15.6.07

Os três eixos da presidência

Marcelo Hernandez, in Jornal de Notícias

Será a cimeira de estreia da presidência portuguesa, logo no dia 4 de Julho. Imposta por pressão portuguesa, mas já com garantias de presença, por exemplo, da alemã Angela Merkel, é definida como uma prioridade pelo ministro dos Negócios Estrangeiros.

Luís Amado diz que a cimeira dará "uma visão" nova "da responsabilidade da Europa enquanto força de equilíbrio". Considera que a UE "deve ter com a América Latina um diálogo estratégico mais elevado do que o que tem tido nos últimos anos, pensando também que o Brasil é uma âncora nessa relação".

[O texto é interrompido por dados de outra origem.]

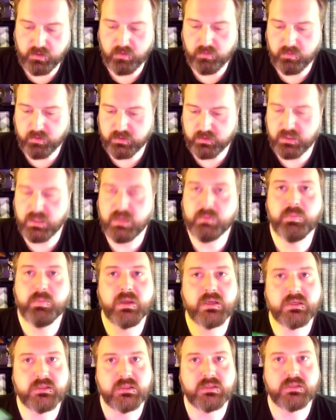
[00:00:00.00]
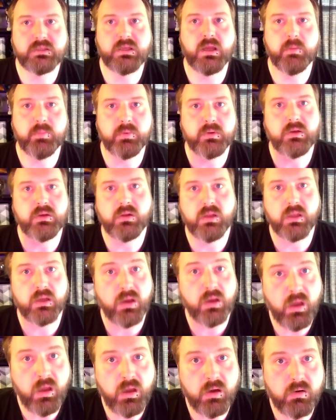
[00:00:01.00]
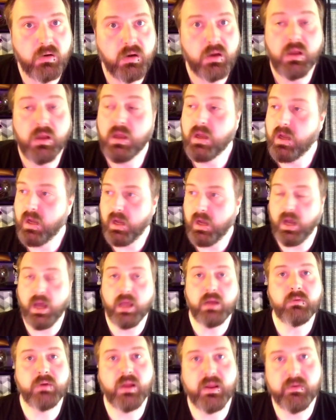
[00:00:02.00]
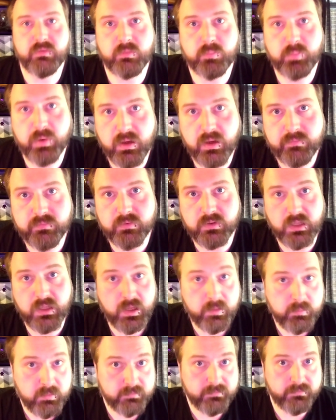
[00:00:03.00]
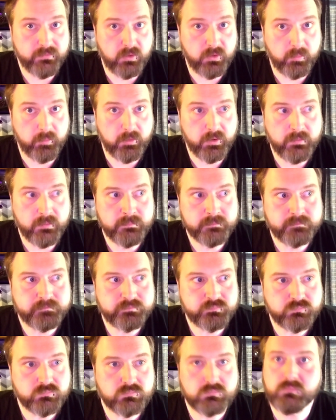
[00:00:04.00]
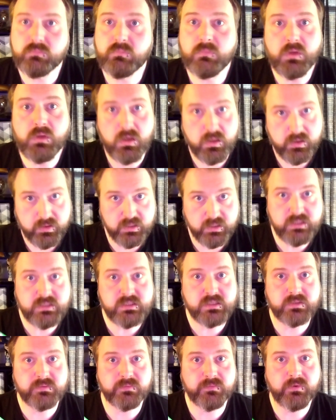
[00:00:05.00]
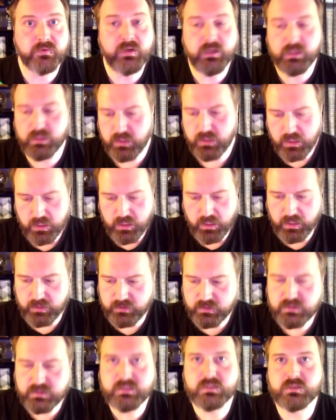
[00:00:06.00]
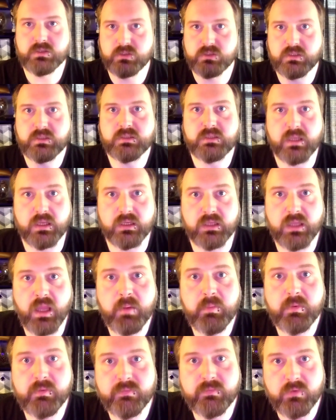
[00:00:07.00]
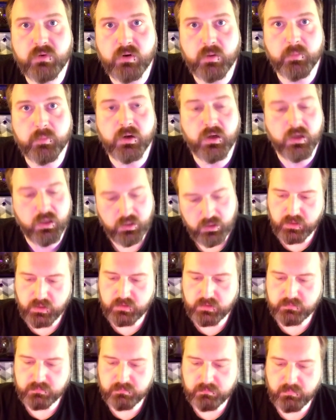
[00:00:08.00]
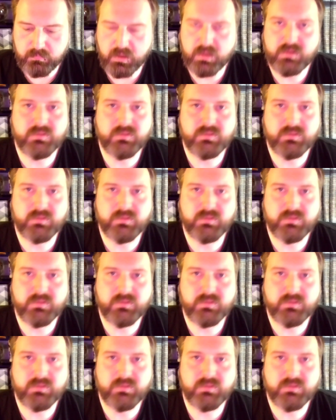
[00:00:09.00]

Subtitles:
know, a kid picks this up and they're like, oh, I don't have to pay for Game Informer. This is free. And this is just like Game Informer. And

Porquê? É simples. "Sendo o Brasil um actor de relevo no plano internacional, é uma das economias emergentes, tem assumido um papel de liderança nas negociações em curso, designadamente sobre o comércio internacional. O reconhecimento pela Europa de que o Brasil tem tido esse papel é também assumir a visão que temos de uma Europa capaz de falar com os diferentes actores do plano internacional", assume.

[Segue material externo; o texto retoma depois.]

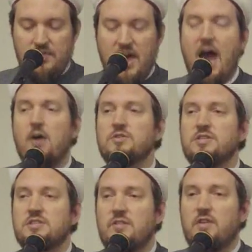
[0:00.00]
The
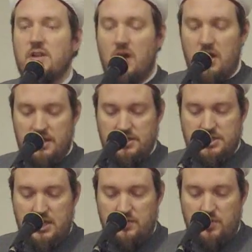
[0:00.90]
houses of Allah in
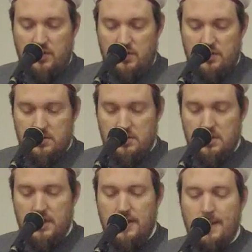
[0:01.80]
general,
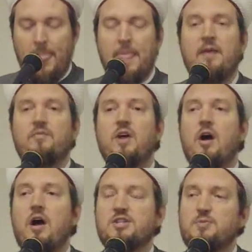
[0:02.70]
there
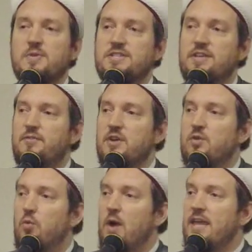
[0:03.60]
are
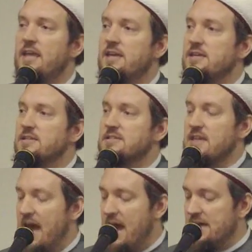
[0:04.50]
specific
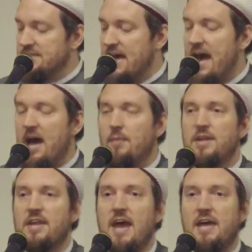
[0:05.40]
ways, adab
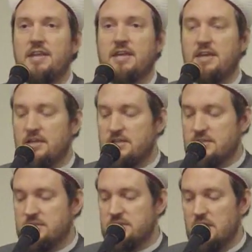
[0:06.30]
and
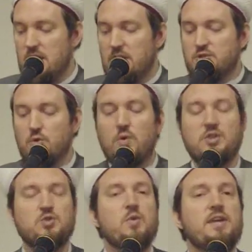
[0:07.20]
etiquettes, to
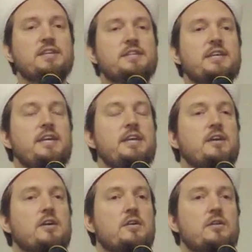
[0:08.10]
which we
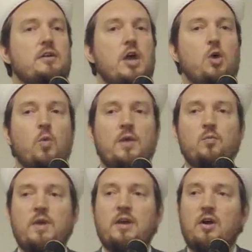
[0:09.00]
adhere
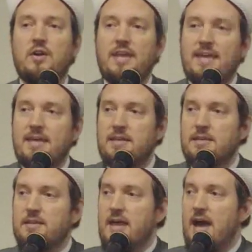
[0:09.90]
when we are
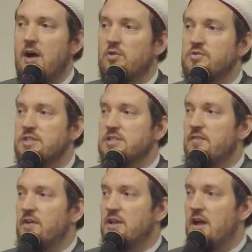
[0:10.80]
in the houses
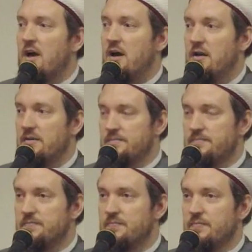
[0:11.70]
of Allah.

Assim, e se a Europa quer ter algum papel mais liderante em questões que exigem uma acção global - em questões como "as alterações climáticas, as questões energéticas, as questões de segurança alimentar, a não proliferação, gestão e prevenção de conflitos, luta contra a pobreza...", só pode assumir esse papel se o fizer "em condições de gerir as suas relações com equilíbrio." Por isso, torna-se imperioso alargar as habituais cimeiras com a China, Índia e Rússia também ao Brasil. "Os nossos parceiros europeus reconheceram o papel muito relevante que o Brasil tem no sistema internacional", diz o ministro.

É a 8 de Dezembro, porém, que chega o momento mais simbólico da presidência. São esperados em Lisboa mais de 80 chefes de Estado africanos, para a primeira cimeira entre União Europeia e União Africana dos últimos anos.

O evento não é meramente simbólico. A ofensiva económica chinesa no continente africano ameaça já ser uma verdadeira nova colonização, com marcas também nos modelos políticos seguidos em muitos regimes.

Luís Amado mostra-se, no entanto, optimista "Podemos ter uma agenda interessante do ponto de vista do legado. Porque pretendemos fazer aprovar uma estratégia conjunta - que é o resultado do trabalho da UE e da União Africana -, um mecanismo que permita a ambos definirem com mais rigor como querem cooperar no futuro para o desenvolvimento dos continentes, em sectores como o da segurança e da cooperação."

A questão dos valores, assegura o ministro português, também não passará ao lado do encontro "No plano político ou no plano económico, essa capacidade de definir um diálogo estratégico com África, em condições participadas pelos africanos que permitam salvaguardar o que tem sido a experiência histórica profunda da relação entre a Europa e continente africano, justifica por si só esta cimeira."

O que ninguém nega é a sombra chinesa que pairará sobre a reunião. Amado admite que, também na reunião prevista com a China, "a questão do desenvolvimento africano é decisiva - já que hoje se constitui como um dos problemas com que o sistema internacional se confronta.

Finanças, Comércio, Negócios Estrangeiros e Migrações. São, ao todo, quatro, as cimeiras que se vão realizar durante a presidência portuguesa entre ministros dos dois lados do Mediterrâneo. Um sinal importante de que as relações entre os dois blocos se poderão intensificar.

A aposta não passa, claro, ao lado do Governo português. "O que está em causa", diz Luís Amado ao JN, é a capacidade de a Europa contribuir para a estabilidade e desenvolvimento de uma vasta região que tem relações muito estreitas com a Europa e que constitui um dos principais desafios para todos nós."

Esses desafios passam necessariamente pela "linha de fractura" que se tem vindo a acentuar depois do 11 de Setembro. "Atravessa a relação entre o mundo árabe/islâmico e o mundo europeu/ocidental. Essa linha tem que ser cuidada do ponto de vista político. O que temos sublinhado é que a Europa precisa de encarar as relações com esta região com uma grande exigência estratégica face à natureza das ameaças", refere o ministro dos Negócios Estrangeiros.

A questão dos fluxos migratórios é uma face do problema. "O que é preciso é perceber que, se há uma linha de fractura, a ideia da fortaleza é absolutamente irrealista face às relações económicas que a globalização nos impõe. Por isso, sem descurar os aspectos securitários, não podemos deixar de encarar a forma como o desenvolvimento, a estabilidade, o crescimento económico e a estabilidade política da região se podem vir a projectar nas próximas décadas, para conter a expansão de radicalismos". A mensagem fica sublinhada, para quatro reuniões em cinco meses.